Ask The Expert Harmon Meek
Dear Artspert:
My husband and I were talking today about bronze sculpture. When an artist has a foundry create a bronze is it still a unique piece of original art? We were wondering how bronze sculptures are made? What are the different things we should look for when we see a bronze sculpture?
Signed, Living in the Bronze Age
Dear Bronze Age,
Metal sculptures can be created in steel, stainless steel, aluminum, iron, bronze, copper, and many other various alloys. Depending upon the creator’s desires, they can be made as standalone works or in multiple copies called “editions”. For many centuries most metal sculptures have been made out of bronze, which is copper and tin, and is usually cast from molds. The two most usual forms of casting are “sand” molds and “lost-wax” molds.
Without getting too technical, essentially in sand molds an existing stone, metal, or wood object has its form pressed into a sand box and then removed before the molten bronze is poured into the mold. With “lost-wax” technique the artist creates the sculpture in a modeling wax; which after molding in a plaster, the molten bronze melts away the wax and takes its same form.
The question of uniqueness of bronzes relates to the term “edition”. It is possible for an artist to create a single, unique bronze, but it is more typical for a sculptor to produce a single sculpture in a limited, numbered edition of identical multiples. Prior to the 20th century bronze editions were not regulated by any self-imposed rule. For example the most famous Edgar Degas ballet dancer “Little Dancer of Fourteen Years” from 1881 was cast using lost-wax after the artist’s death and twenty-eight are known to exist. Today U.S.
Customs allows editions of 10 or fewer to travel as fine art, without duty in and out of this country as if were “unique”. Any numbered editions beyond ten would be subject to a duty as a “multiple”.
Because of the high costs associated with casting bronze, many sculptors have had their sculpture cast in Italy, not only for cost savings but also for Italy’s centuries old expertise.
Additionally many sculptors today lower the retail selling prices by creating editions of 25, 50, 75, 100 or more. This does not infer that these higher editions are to be avoided just know that when it comes time to sell those works there are possibly many others competing to sell their same sculpture.
O f course there are also fake bronzes, known in the art world as “surmolages”. Most typically these appear in highly desired works such as Frederic Remington bronzes. These restrikes are made from original bronzes and are fractionally smaller than the originals.

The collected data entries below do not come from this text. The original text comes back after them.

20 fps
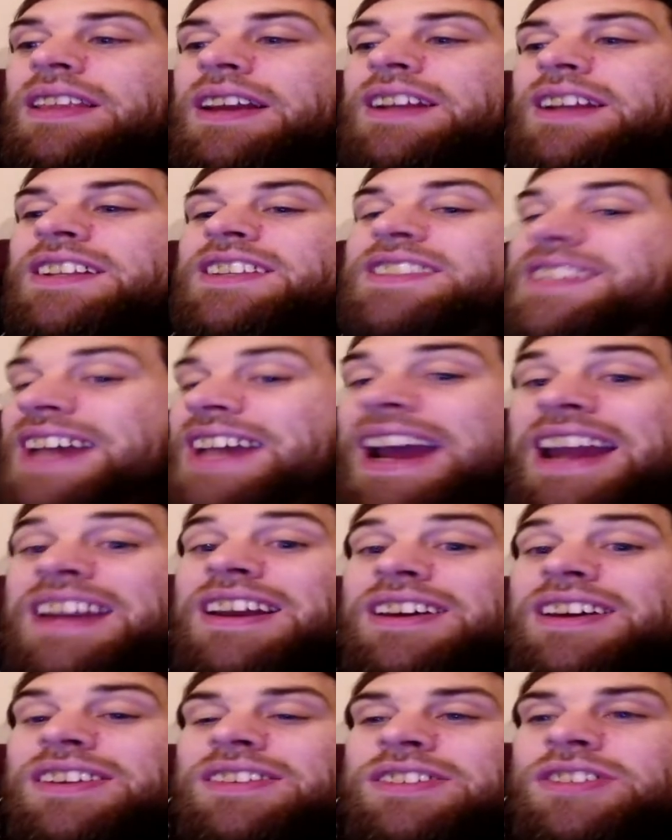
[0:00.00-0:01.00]
like
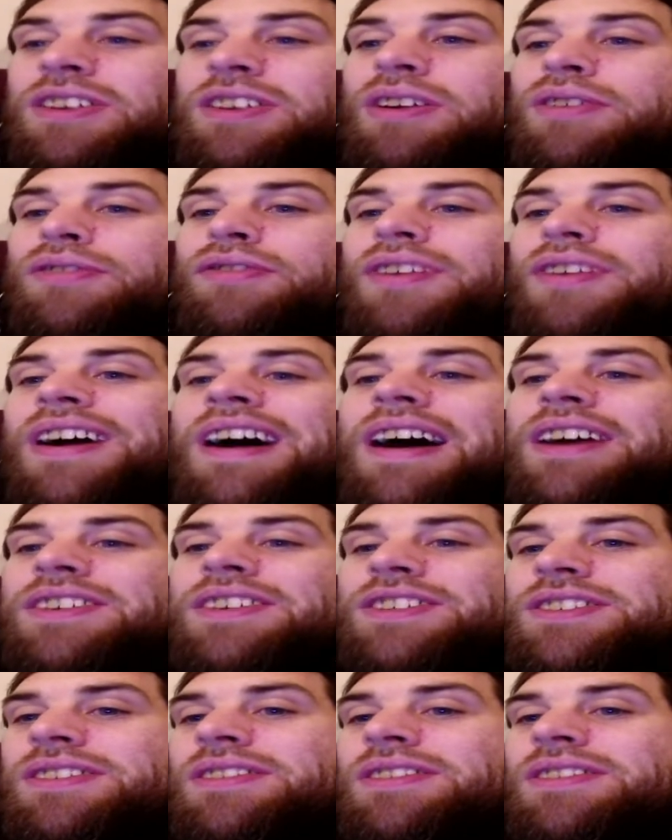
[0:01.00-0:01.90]
data so far,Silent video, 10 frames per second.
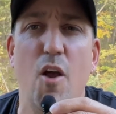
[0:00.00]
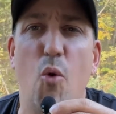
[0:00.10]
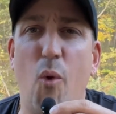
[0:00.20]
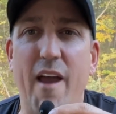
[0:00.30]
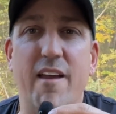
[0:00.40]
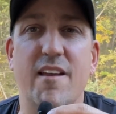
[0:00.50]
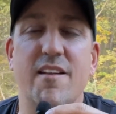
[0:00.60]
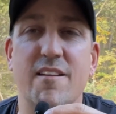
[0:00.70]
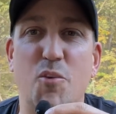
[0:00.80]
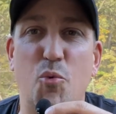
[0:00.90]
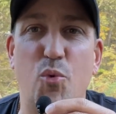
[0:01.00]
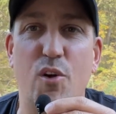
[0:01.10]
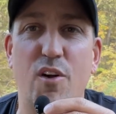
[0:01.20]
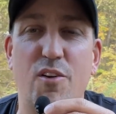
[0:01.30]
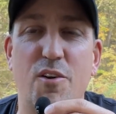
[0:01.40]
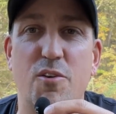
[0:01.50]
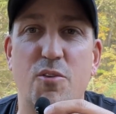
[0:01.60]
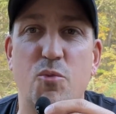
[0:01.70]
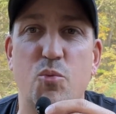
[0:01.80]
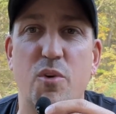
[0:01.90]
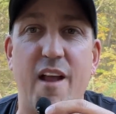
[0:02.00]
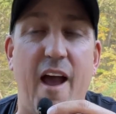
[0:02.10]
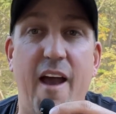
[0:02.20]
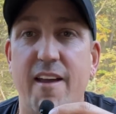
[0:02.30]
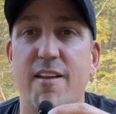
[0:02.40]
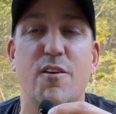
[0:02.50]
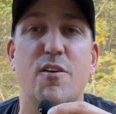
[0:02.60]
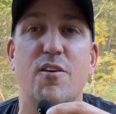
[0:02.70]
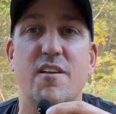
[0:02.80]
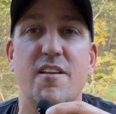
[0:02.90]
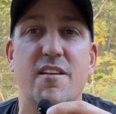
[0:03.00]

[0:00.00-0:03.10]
Why in the world would I or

There are also “pot–metal” bronzes cast by the hundreds that show up in decorator and quasi-antique shops which should only be purchased as inexpensive lawn or interior decorations and not confused with fine art.
Bronzes should carry the foundry name, artist’s signature, edition size and number of the piece in hand such as 6/9 or VI/IX and possibly the date. Sometimes these markings, made when the piece is cast, are very obscure or faint and sometimes on the underside and covered by a marble base the bronze sits atop.
Bronzes may also come in different colors called “patina” created by specially mixing combinations of chemicals that are painted on by brush after the bronze has been molded and heated by flame torch. The patina of a bronze can also be affected by the elements it is exposed to such as salt air (turns black), uric acid (turns green), repeated hand touching (polishes to shiny gold luster), normal exposure (turns dark brown).